Vinyasa yoga, also known as Vinyasa Flow, is a fast-paced style of yoga that is practiced by thousands of yogis worldwide. Vinyasa yoga was designed to obtain balance in the body through a flow of asanas (physical postures) and breathing techniques, and the rapidly changing poses create an intense workout that is both invigorating and gratifying.
The Origins of Vinyasa Yoga
Vinyasa yoga has been practiced for thousands of years. The first to introduce the concepts of vinyasa was Tirumali Krishnamacharya, also known as the “father of modern yoga.” Krishnamacharya traveled all over the world to gain a better understanding of yoga and lived a life of profound discipline. His main goal was to ensure that each individual, no matter what level, was able to benefit from his classes.
The Sanskrit term vinyasa can be translated as “to place in a special way”. Vinyasa yoga, therefore, uses a series of movements linked together in a progressive format. Krishnamacharya believed that vinyasa is an effective practice that has the power to calm the mind and rejuvenate the body.

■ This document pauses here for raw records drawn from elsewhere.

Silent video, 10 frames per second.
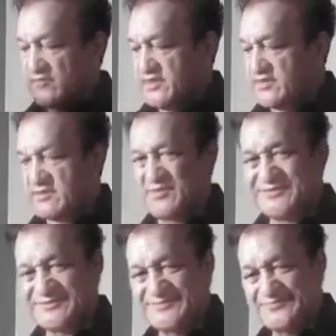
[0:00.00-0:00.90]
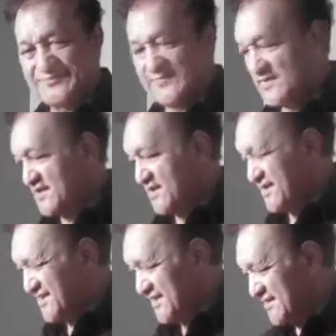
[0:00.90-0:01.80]
books.
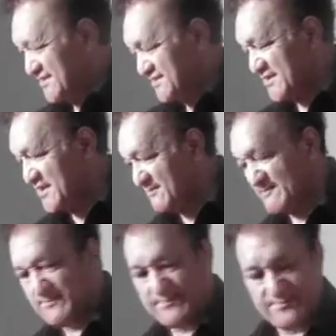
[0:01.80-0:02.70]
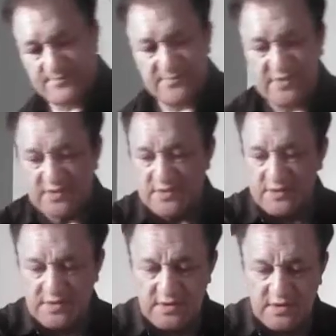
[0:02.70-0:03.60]
And
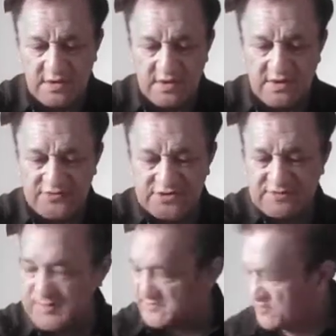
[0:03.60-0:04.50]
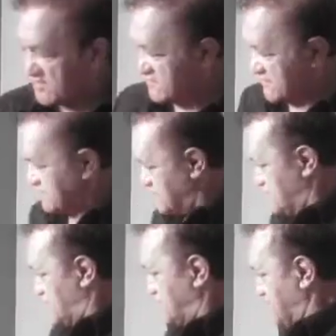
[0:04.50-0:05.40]
I've just split one
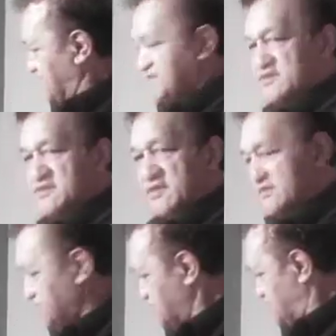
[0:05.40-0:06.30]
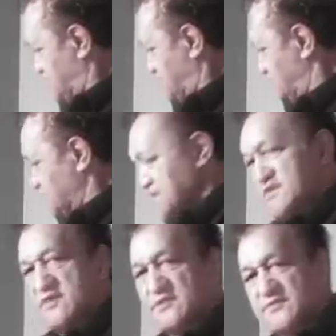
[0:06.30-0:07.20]
all in bits. I'm just
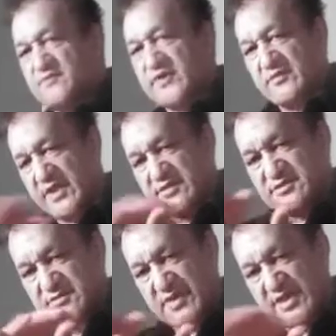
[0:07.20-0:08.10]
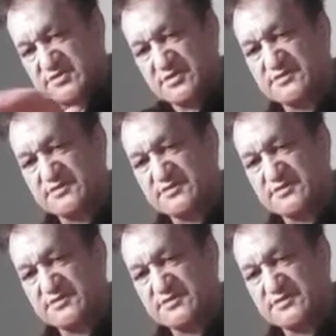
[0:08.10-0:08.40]
going to rearrange the pages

Characteristics of Vinyasa Flow
Vinyasa yoga has a wide range of asanas that are sequenced in a flowing pattern, beginning and ending with the same asana. Each posture is held for only a short period of time and the “flow” of postures is meant to act as a moving meditation.
Sun salutations are a common asana flow used in vinyasa yoga. The fluidity and change of posture with each breath evoke harmony and poise in the body, all while increasing self-awareness.
Instructors use various breathing techniques throughout the practice. In vinyasa yoga, the breath is synchronized with each movement. Every inhale and exhale is done to support the movements of the body, such as inhaling during a backbend and exhaling during a forward bend.
The “ujjayi breath” is the primary breathing technique used during practice. It is done by filling the lungs to its highest capacity while slightly contracting the throat on the inhale and then fully exhaling. This breath is done through the nose, which allows you to flow with the quick-paced asanas, calm the mind, and increase energy.
Different flow sequences
One major characteristic that defines vinyasa yoga, is the wide range of possible sequences and transitions. There is no set or required flow of asanas, so different instructors all have their own methods of guiding the class. Each class will include a range of asanas that focus on different parts of the body.
Tips for Beginners
Like any other yoga class, dress in comfortable clothing. The clothing should be light enough that the instructor can see your movement and breath to ensure that you’re doing the asanas properly and safely.
Don’t push yourself too hard.
Although the asanas may seem easy, the faster-paced sequencing of vinyasa flow creates a more challenging and intense combination of movements. It’s better to focus first and foremost on your breath and the fundamental poses, such as downward dog, before attempting a more complicated pose. Pushing yourself too hard can ultimately do more harm than good.
Don’t be opposed to modifications.
Before the class begins, inform the instructor of any health concerns or problems. He/she can offer tips on modifying the flow to suit your individual needs. You may also inform the instructor if you think you will have a hard time doing a pose. He/she will tell you how to modify the pose in a different way, such as through the use of props.
Be mindful of your body.
Vinyasa yoga’s transitioning asanas are designed to strengthen and tone the muscles. The asanas may be challenging, but shouldn’t be too painful. You know your body far better than the instructor. If you experience any sharp pain, numbness, or tingling in the body make sure to tell the instructor immediately. Dismissing pain as “good” or something that is “supposed to happen” in yoga can cause damage to the muscles, ligaments, or joints.
Also be mindful of the transitions between poses.
The transition stage or the time in between the asanas is just as important as the asanas themselves. Focus on the ujjayi breath while moving through each posture to help move you through the flow with more ease and grace.
Focus on breathing.
While holding and transitioning through the asanas, it’s fundamentally crucial to focus on the breath. Vinyasa can feel like an intense workout and may increase your heart rate. Pranayama, or breathing exercises, keeps blood pumping and circulation flowing, which ensures that you get the most out of your practice. Practicing breathing techniques outside of class can help as well.
Vinyasa yoga requires practice, discipline, and patience. If done properly, vinyasa yoga can help sharpen focus, increase flexibility, and gain self-awareness. It’s the perfect practice for anyone looking to gain an uplifting yet rejuvenating experience.